[Opening Listed records section]
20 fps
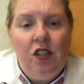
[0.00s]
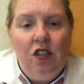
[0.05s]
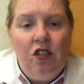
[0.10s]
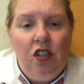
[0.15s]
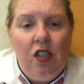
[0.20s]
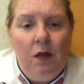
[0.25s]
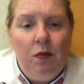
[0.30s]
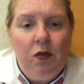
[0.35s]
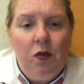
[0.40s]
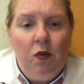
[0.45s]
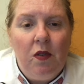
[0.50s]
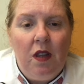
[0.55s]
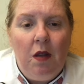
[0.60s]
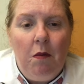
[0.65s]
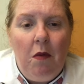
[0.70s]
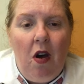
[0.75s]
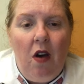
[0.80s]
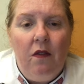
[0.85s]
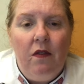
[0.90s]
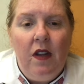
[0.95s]
and chips with the
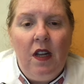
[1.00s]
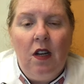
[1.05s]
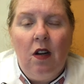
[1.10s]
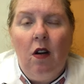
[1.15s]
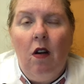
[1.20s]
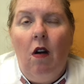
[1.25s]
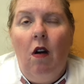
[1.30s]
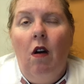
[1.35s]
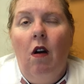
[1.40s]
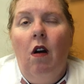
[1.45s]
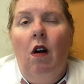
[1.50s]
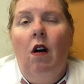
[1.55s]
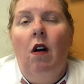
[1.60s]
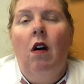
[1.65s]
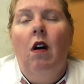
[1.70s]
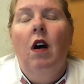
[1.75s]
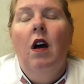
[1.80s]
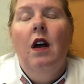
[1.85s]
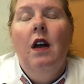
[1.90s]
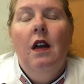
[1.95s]
malt vinegar. Oh,
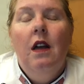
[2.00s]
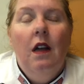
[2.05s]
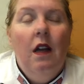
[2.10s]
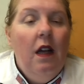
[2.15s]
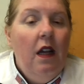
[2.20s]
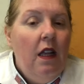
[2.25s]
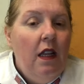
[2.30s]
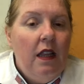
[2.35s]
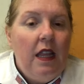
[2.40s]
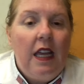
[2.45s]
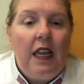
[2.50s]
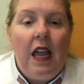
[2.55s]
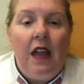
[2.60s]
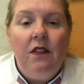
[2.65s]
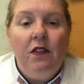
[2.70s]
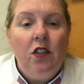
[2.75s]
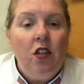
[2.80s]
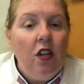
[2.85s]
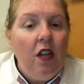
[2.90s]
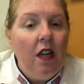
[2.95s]
they
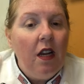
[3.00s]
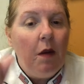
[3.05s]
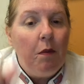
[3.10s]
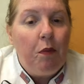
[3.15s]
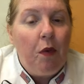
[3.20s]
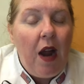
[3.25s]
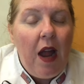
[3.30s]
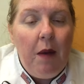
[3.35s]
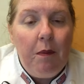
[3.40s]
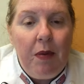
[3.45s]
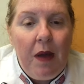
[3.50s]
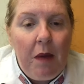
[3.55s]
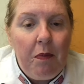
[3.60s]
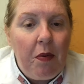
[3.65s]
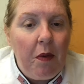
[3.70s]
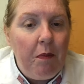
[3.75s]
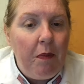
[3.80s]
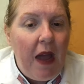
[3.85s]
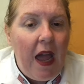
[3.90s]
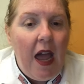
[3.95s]
gave it to you in a brown
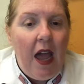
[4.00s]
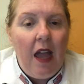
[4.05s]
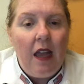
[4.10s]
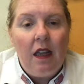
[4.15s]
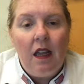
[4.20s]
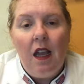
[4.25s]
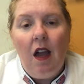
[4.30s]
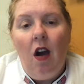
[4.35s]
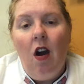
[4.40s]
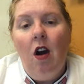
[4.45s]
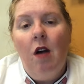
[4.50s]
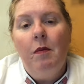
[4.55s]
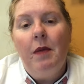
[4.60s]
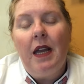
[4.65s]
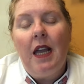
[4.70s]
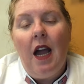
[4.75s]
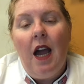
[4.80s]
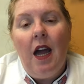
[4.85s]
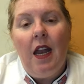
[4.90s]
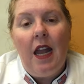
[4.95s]
paper bag. Oh
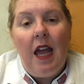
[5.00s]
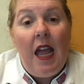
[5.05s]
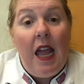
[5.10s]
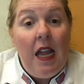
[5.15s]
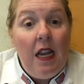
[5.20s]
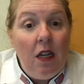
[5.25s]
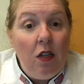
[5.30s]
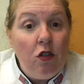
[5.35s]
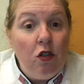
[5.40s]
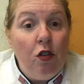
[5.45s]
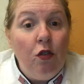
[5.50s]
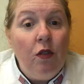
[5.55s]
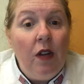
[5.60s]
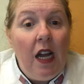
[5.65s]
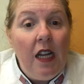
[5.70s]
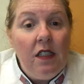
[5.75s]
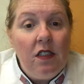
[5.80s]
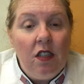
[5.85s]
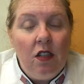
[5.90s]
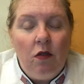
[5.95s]
my God, I ate it 2
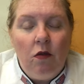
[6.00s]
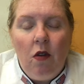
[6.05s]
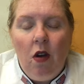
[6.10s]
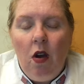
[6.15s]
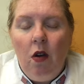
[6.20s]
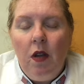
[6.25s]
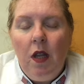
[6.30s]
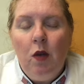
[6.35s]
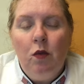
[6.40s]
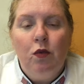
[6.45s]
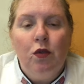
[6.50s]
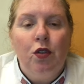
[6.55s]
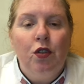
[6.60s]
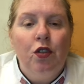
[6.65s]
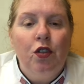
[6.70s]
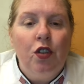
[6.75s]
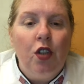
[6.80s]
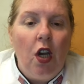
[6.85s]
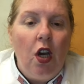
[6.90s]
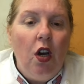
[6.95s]
nights in a row. It was
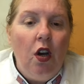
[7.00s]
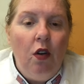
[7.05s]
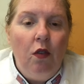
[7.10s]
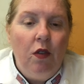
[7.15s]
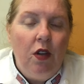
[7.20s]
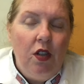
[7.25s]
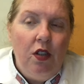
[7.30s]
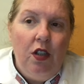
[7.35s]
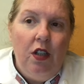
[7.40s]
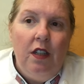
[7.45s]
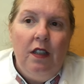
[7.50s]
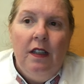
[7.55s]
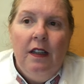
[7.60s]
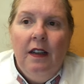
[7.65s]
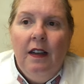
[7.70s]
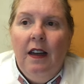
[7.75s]
so good.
[Closing Listed records section]
#### [Problem]
Give the listing again exactly, but omit each image.

#### [Solution for this problem]
20 fps
[0.00s]
[0.05s]
[0.10s]
[0.15s]
[0.20s]
[0.25s]
[0.30s]
[0.35s]
[0.40s]
[0.45s]
[0.50s]
[0.55s]
[0.60s]
[0.65s]
[0.70s]
[0.75s]
[0.80s]
[0.85s]
[0.90s]
[0.95s]
and chips with the
[1.00s]
[1.05s]
[1.10s]
[1.15s]
[1.20s]
[1.25s]
[1.30s]
[1.35s]
[1.40s]
[1.45s]
[1.50s]
[1.55s]
[1.60s]
[1.65s]
[1.70s]
[1.75s]
[1.80s]
[1.85s]
[1.90s]
[1.95s]
malt vinegar. Oh,
[2.00s]
[2.05s]
[2.10s]
[2.15s]
[2.20s]
[2.25s]
[2.30s]
[2.35s]
[2.40s]
[2.45s]
[2.50s]
[2.55s]
[2.60s]
[2.65s]
[2.70s]
[2.75s]
[2.80s]
[2.85s]
[2.90s]
[2.95s]
they
[3.00s]
[3.05s]
[3.10s]
[3.15s]
[3.20s]
[3.25s]
[3.30s]
[3.35s]
[3.40s]
[3.45s]
[3.50s]
[3.55s]
[3.60s]
[3.65s]
[3.70s]
[3.75s]
[3.80s]
[3.85s]
[3.90s]
[3.95s]
gave it to you in a brown
[4.00s]
[4.05s]
[4.10s]
[4.15s]
[4.20s]
[4.25s]
[4.30s]
[4.35s]
[4.40s]
[4.45s]
[4.50s]
[4.55s]
[4.60s]
[4.65s]
[4.70s]
[4.75s]
[4.80s]
[4.85s]
[4.90s]
[4.95s]
paper bag. Oh
[5.00s]
[5.05s]
[5.10s]
[5.15s]
[5.20s]
[5.25s]
[5.30s]
[5.35s]
[5.40s]
[5.45s]
[5.50s]
[5.55s]
[5.60s]
[5.65s]
[5.70s]
[5.75s]
[5.80s]
[5.85s]
[5.90s]
[5.95s]
my God, I ate it 2
[6.00s]
[6.05s]
[6.10s]
[6.15s]
[6.20s]
[6.25s]
[6.30s]
[6.35s]
[6.40s]
[6.45s]
[6.50s]
[6.55s]
[6.60s]
[6.65s]
[6.70s]
[6.75s]
[6.80s]
[6.85s]
[6.90s]
[6.95s]
nights in a row. It was
[7.00s]
[7.05s]
[7.10s]
[7.15s]
[7.20s]
[7.25s]
[7.30s]
[7.35s]
[7.40s]
[7.45s]
[7.50s]
[7.55s]
[7.60s]
[7.65s]
[7.70s]
[7.75s]
so good.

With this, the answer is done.